Letchworth resident’s ash tree killer disease fears

PUBLISHED: 13:02 18 November 2012

Mark Jaggard in front of his ash tree, which he believes could have the ash dieback diease

Mark Jaggard in front of his ash tree, which he believes could have the ash dieback diease

Archant

A DISEASE which threatens the existence of ash trees may have spread to Comet country.

The ash dieback fungus is killing ash trees across Europe, with the highest number of confirmed UK cases in the East Anglia region.

Letchworth GC resident Mark Jaggard completed an assessment for the Forestry Commission last week after noticing an ash tree in his back garden was showing signs of the disease, also known as chalara fraxinea.

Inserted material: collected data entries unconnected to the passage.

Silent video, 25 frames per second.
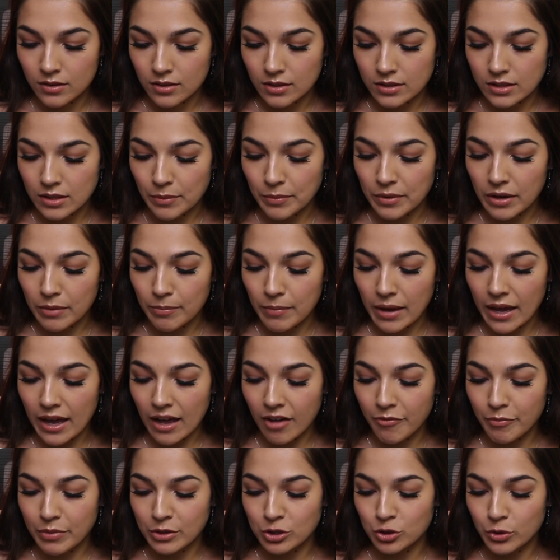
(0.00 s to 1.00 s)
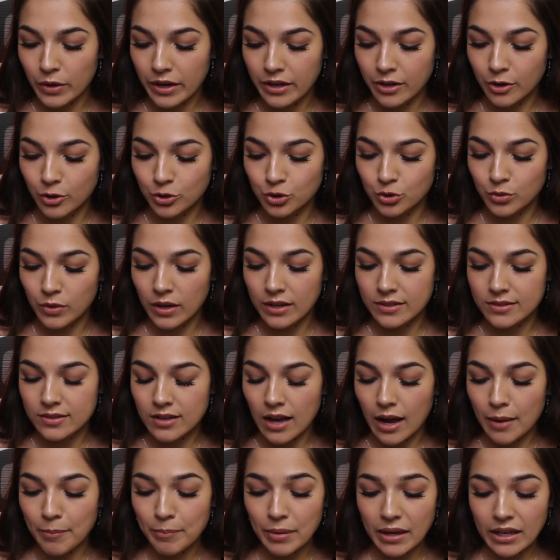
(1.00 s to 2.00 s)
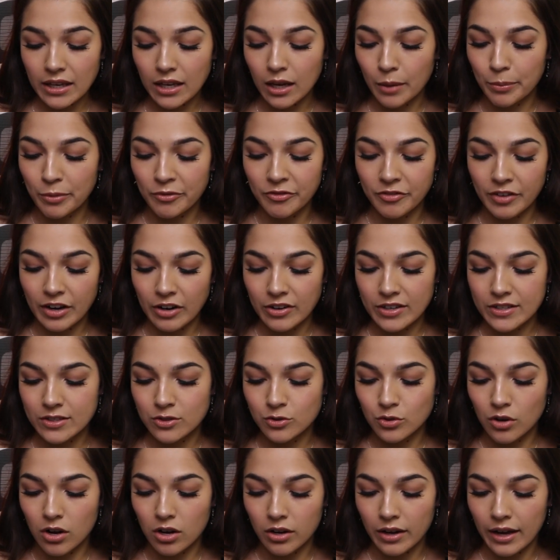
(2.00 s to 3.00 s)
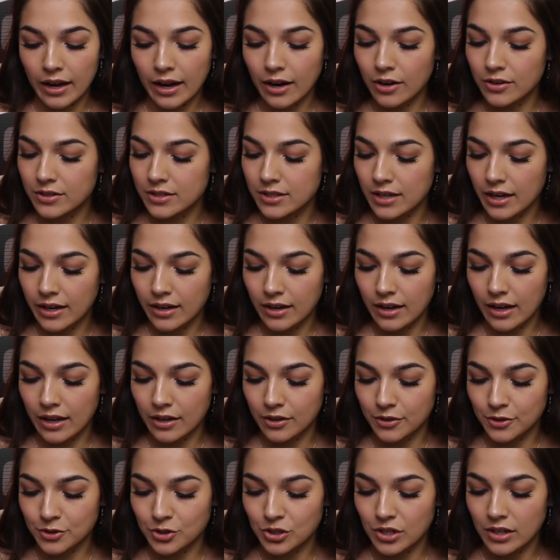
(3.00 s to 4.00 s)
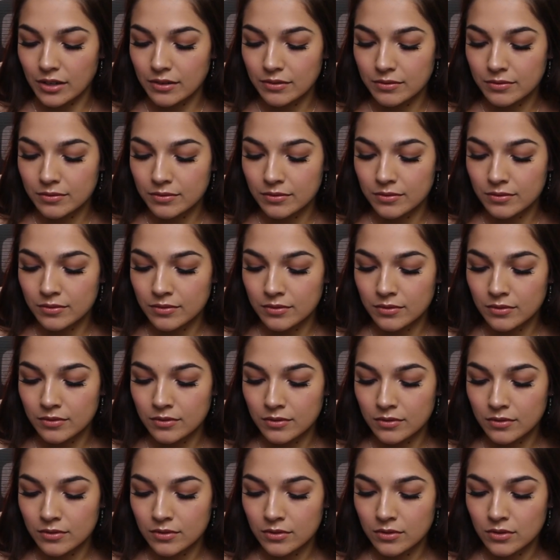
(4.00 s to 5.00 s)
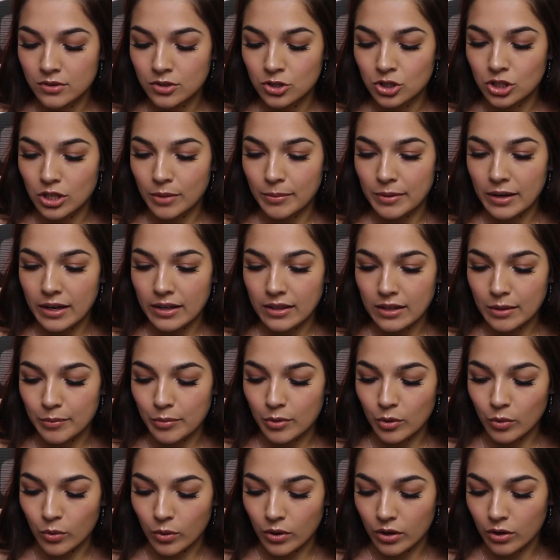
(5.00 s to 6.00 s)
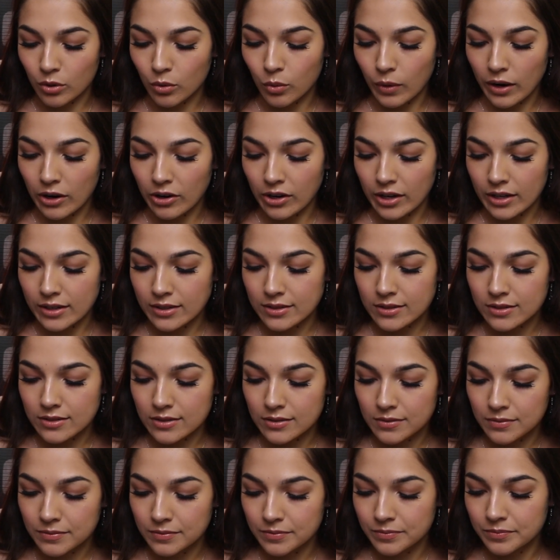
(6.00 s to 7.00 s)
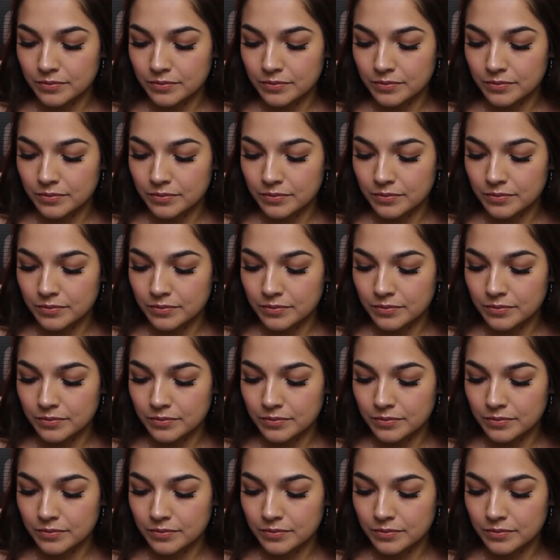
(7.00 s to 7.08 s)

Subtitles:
Somebody may have betrayed your trust. I'm picking up a very strong air sign energy. Gemini, Libra, or Aquarius.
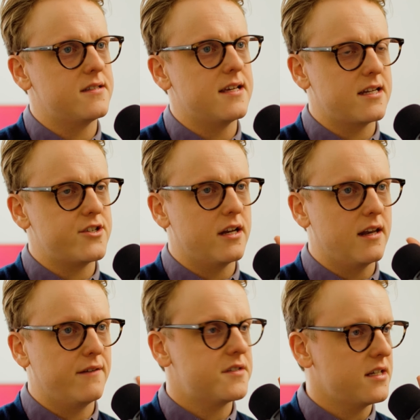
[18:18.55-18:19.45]
there's actually a
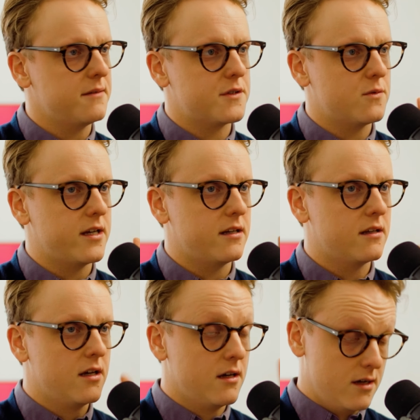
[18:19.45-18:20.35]
love scene between
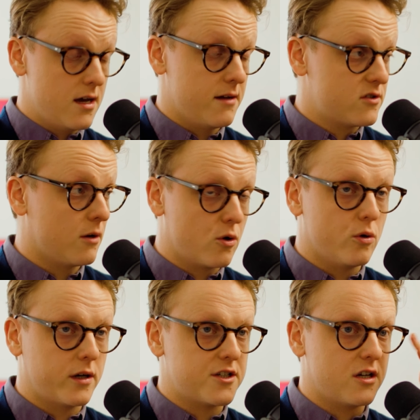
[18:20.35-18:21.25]
Tom
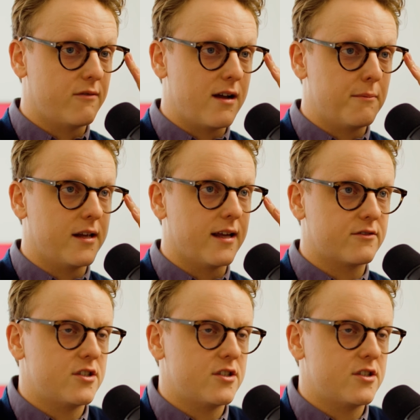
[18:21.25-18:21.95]
Courtenay and Charlotte Rampling.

Mr Jaggard is yet to hear back from the government department responsible for the protection of Britain’s forests and woodlands but fears if his diagnosis is correct ash trees in nearby Norton Common could also be affected.

The tree was already in Mr Jaggard’s garden when he moved to Hawthorn Hill six years ago and could be between 30 to 40 years old.

He said: “I was looking out the window into my back garden and noticed it so went out to have a closer look. I noticed the tree looked like it has black frost damage and several outer branches are dead or dying, different to the usual autumn drop.

“If it does have the disease it could have spread to Norton Common nature reserve.”

The first UK case of ash dieback was confirmed in ash plants in a nursery in Buckinghamshire in March 2012, after being imported from The Netherlands.

Experts believe the disease is spread through the air by the wind and through movement of diseased plants, with ash tree imports now banned by the Government.

Its onset is quicker in young ash trees, which are being chopped down in confirmed cases, while older trees, which tend to resist the disease for longer, are currently not being culled.